The latest holiday season sales could be the worst performance since 2008, during the last recession, when sales dropped 4.4 percent in November and December.
"The broad brush was Christmas wasn't all that merry for retailers, and you have to ask what those margins look like if the top line didn't meet their expectations. So it could be a very unmerry Christmas for retailers," said Kim Forrest, senior equity research analyst at Fort Pitt Capital Group in Pittsburgh.
Analysts and industry groups expected sales to grow at a slower pace than in 2011 and 2010. The National Retail Federation predicted 4.l percent sales growth, versus a 5.6 percent increase a year earlier.
One bright spot has been online sales, which continue to grow at a faster pace. On Christmas Day, online sales jumped 22.4 percent, outpacing the 16.4 percent increase in 2011, according to IBM Digital Analytics Benchmark, which tracks more than 1 million e-commerce transactions a day from 500 U.S. retailers.
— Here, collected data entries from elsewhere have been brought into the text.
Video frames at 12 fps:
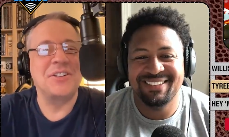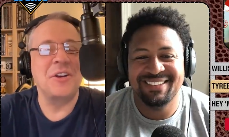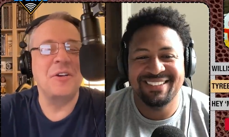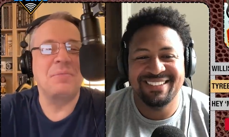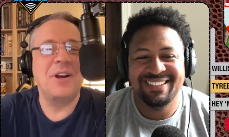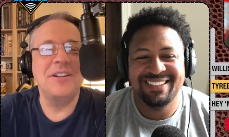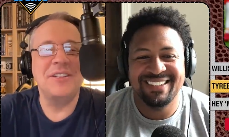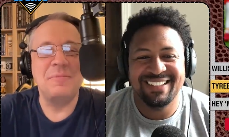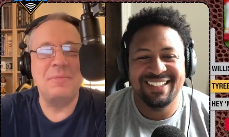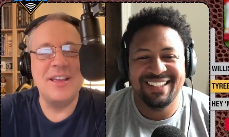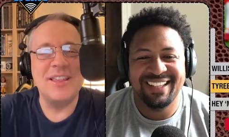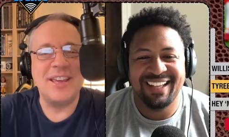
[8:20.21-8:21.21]
Speaker 1: Show, brought to you
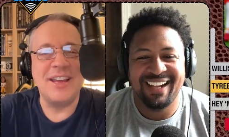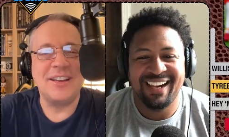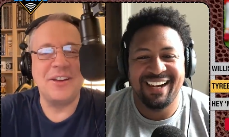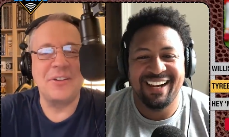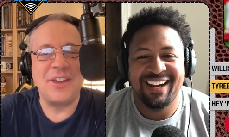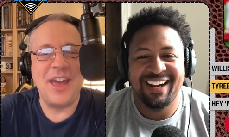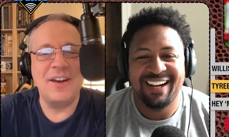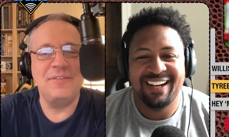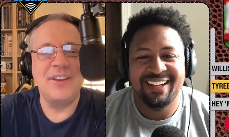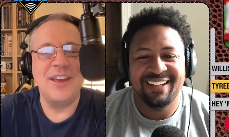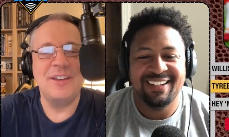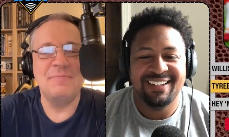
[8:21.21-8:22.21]
by the Get Go
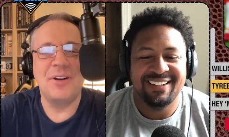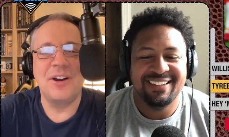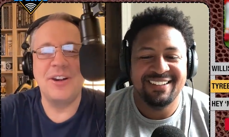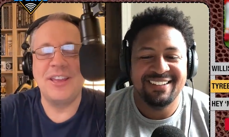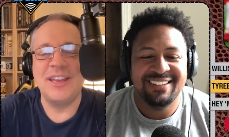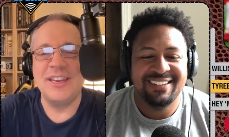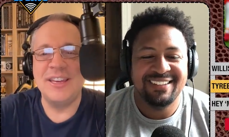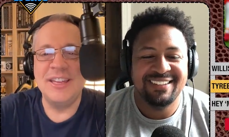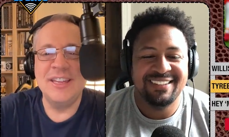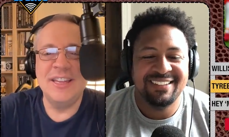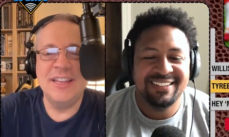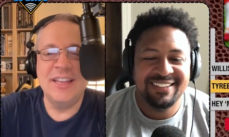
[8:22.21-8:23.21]
Cafe and Market.
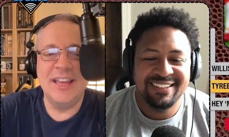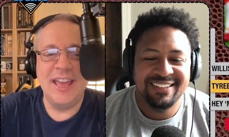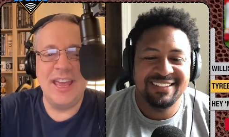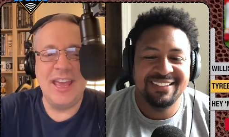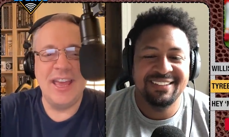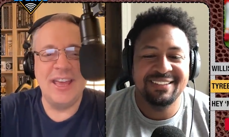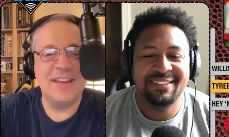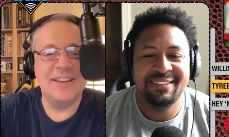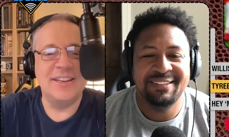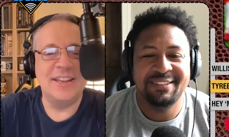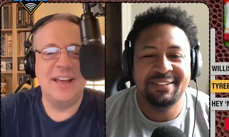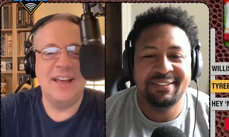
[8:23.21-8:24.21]
And
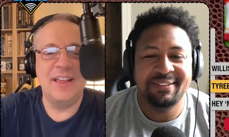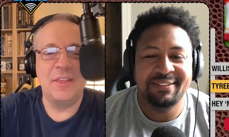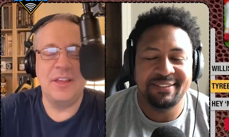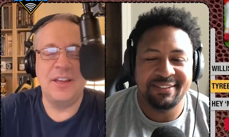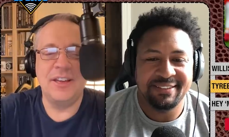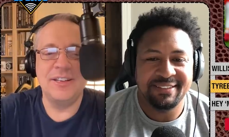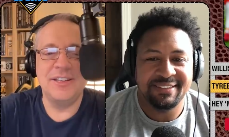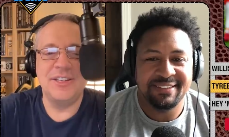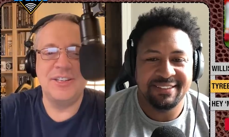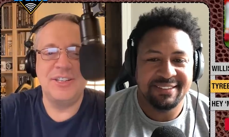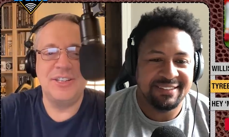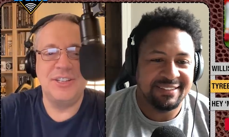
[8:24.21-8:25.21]
the
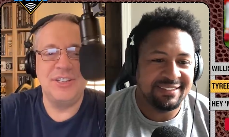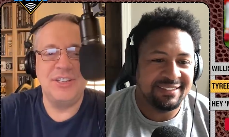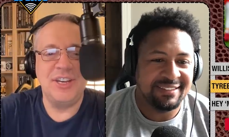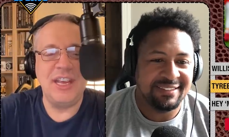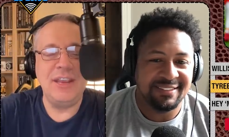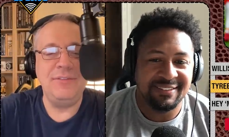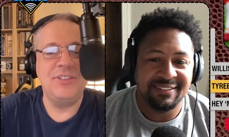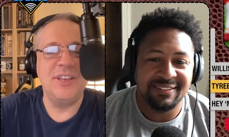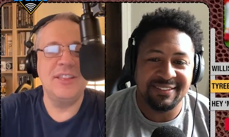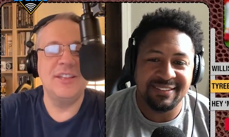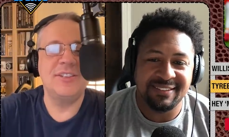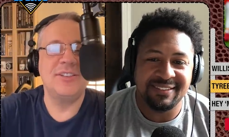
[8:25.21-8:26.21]
Chiefs
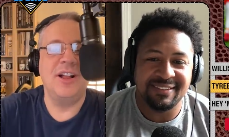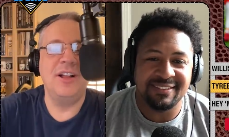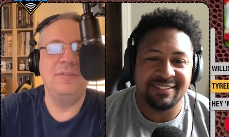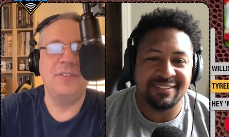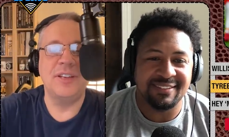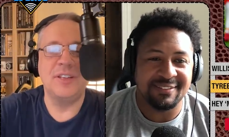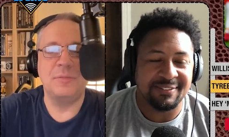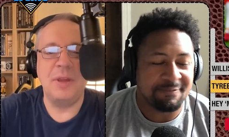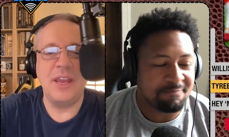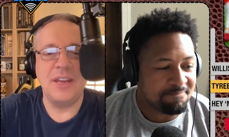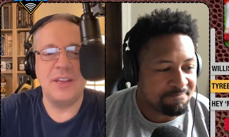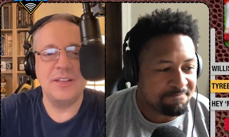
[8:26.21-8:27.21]
and the Dolphins
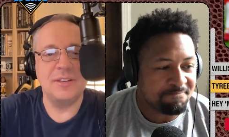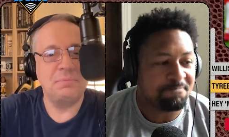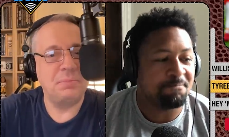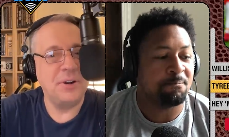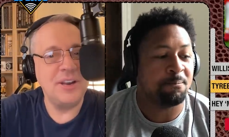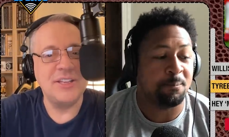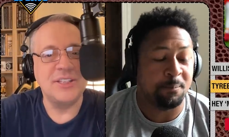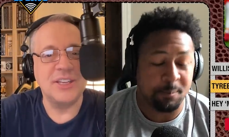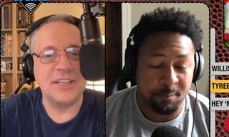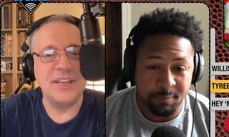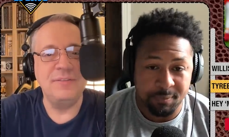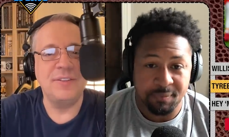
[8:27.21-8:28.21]
made a pretty
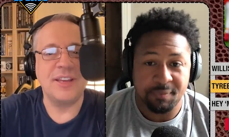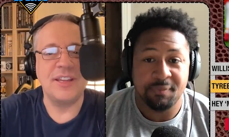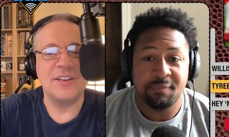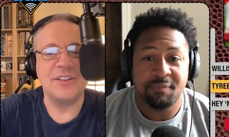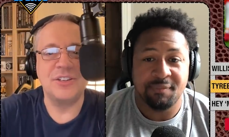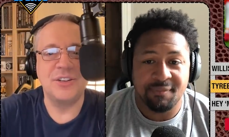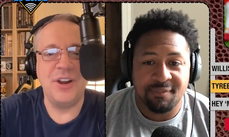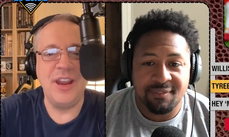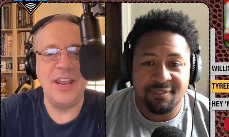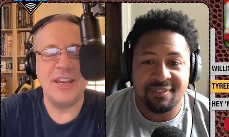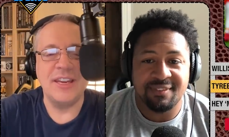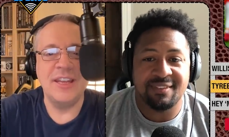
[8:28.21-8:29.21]
significant
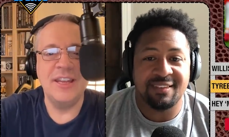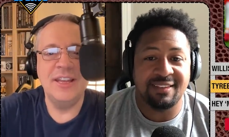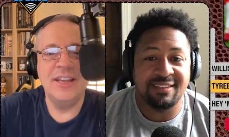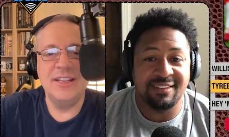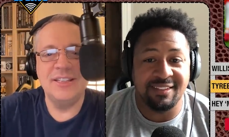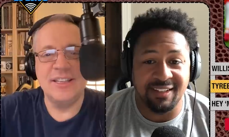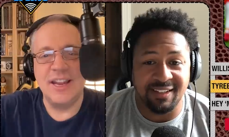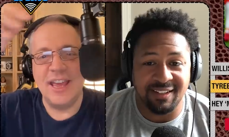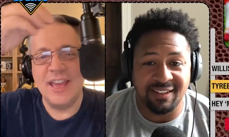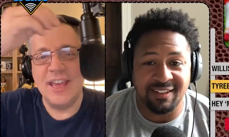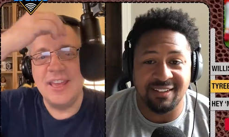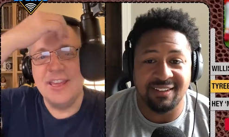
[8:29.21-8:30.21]
trade
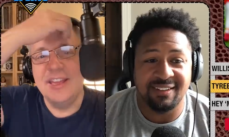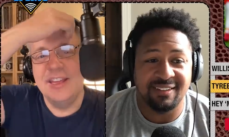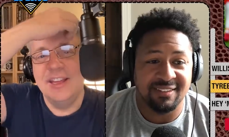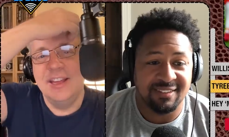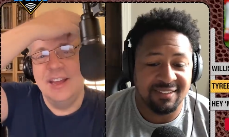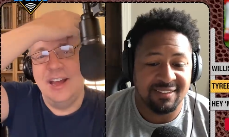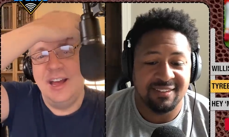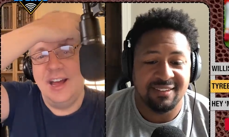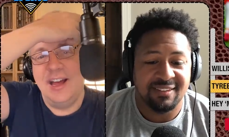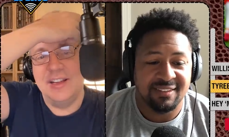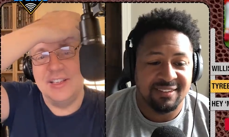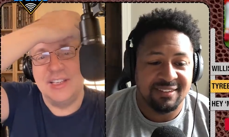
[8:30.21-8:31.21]
today
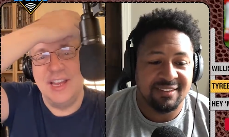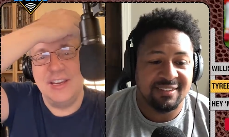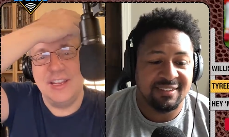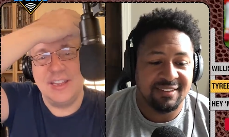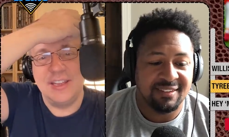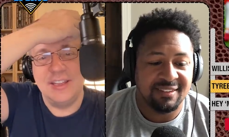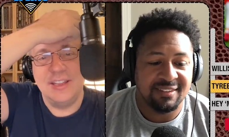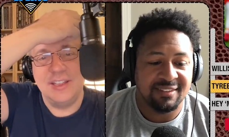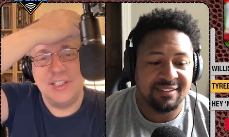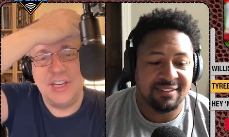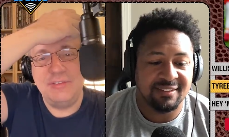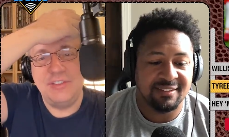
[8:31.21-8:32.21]
uh, sending uh, the
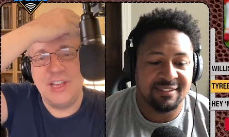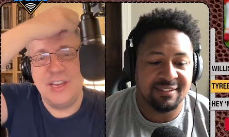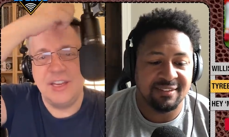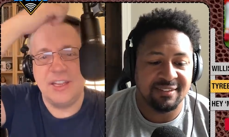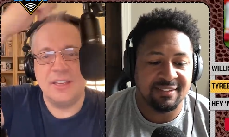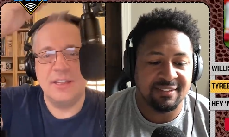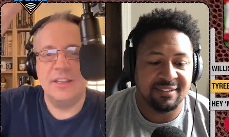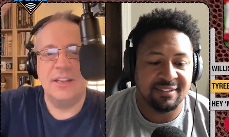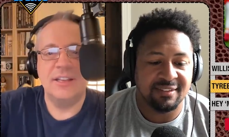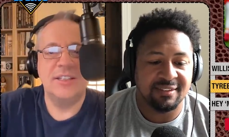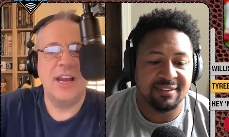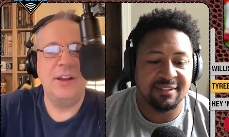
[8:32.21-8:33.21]
Chiefs sending
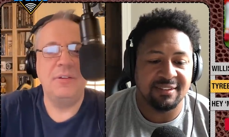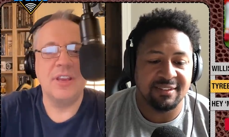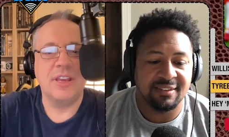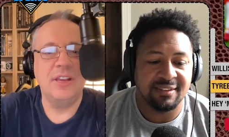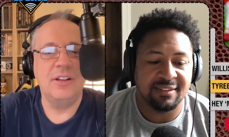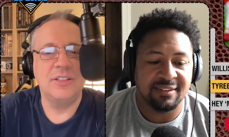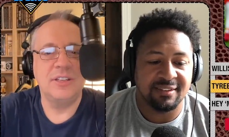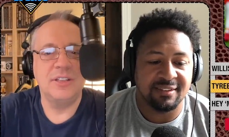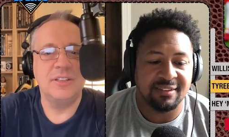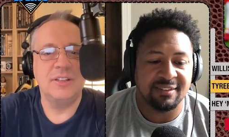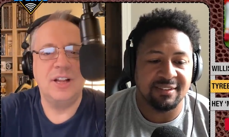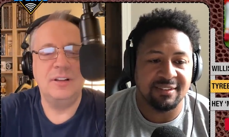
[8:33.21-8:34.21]
uh, Tyreek Hill to
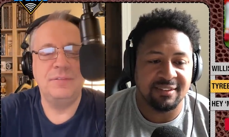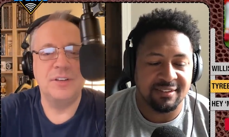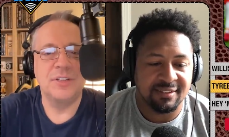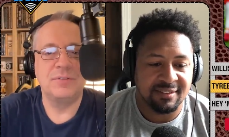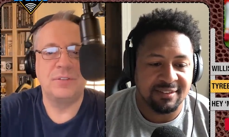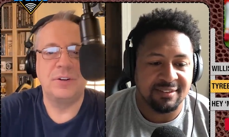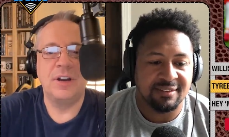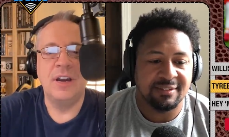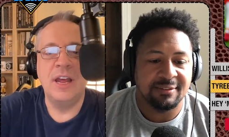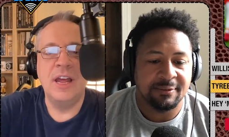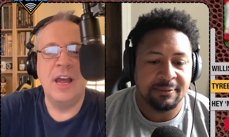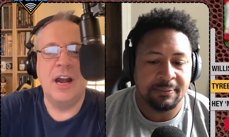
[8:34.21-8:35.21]
the Dolphins for
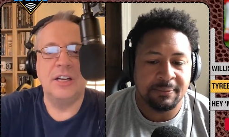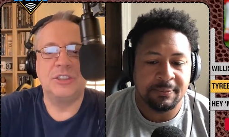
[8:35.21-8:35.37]
a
For the season, the Mid-Atlantic region showed the worst performance, with a 3.9 percent decline according to MasterCard SpendingPulse, as sales in early November were disrupted by Superstorm Sandy, which hit the densely populated area in late October.
"In general retailers were not necessarily expecting a huge season," said Michael McNamara, vice president of research and analysis at MasterCard SpendingPulse. "Inventory and management were tight really ever since 2008-2009."
With the season a bit weaker than expected, especially in areas hit by Superstorm Sandy, "there could be some extra clearance this week and going into January," he said.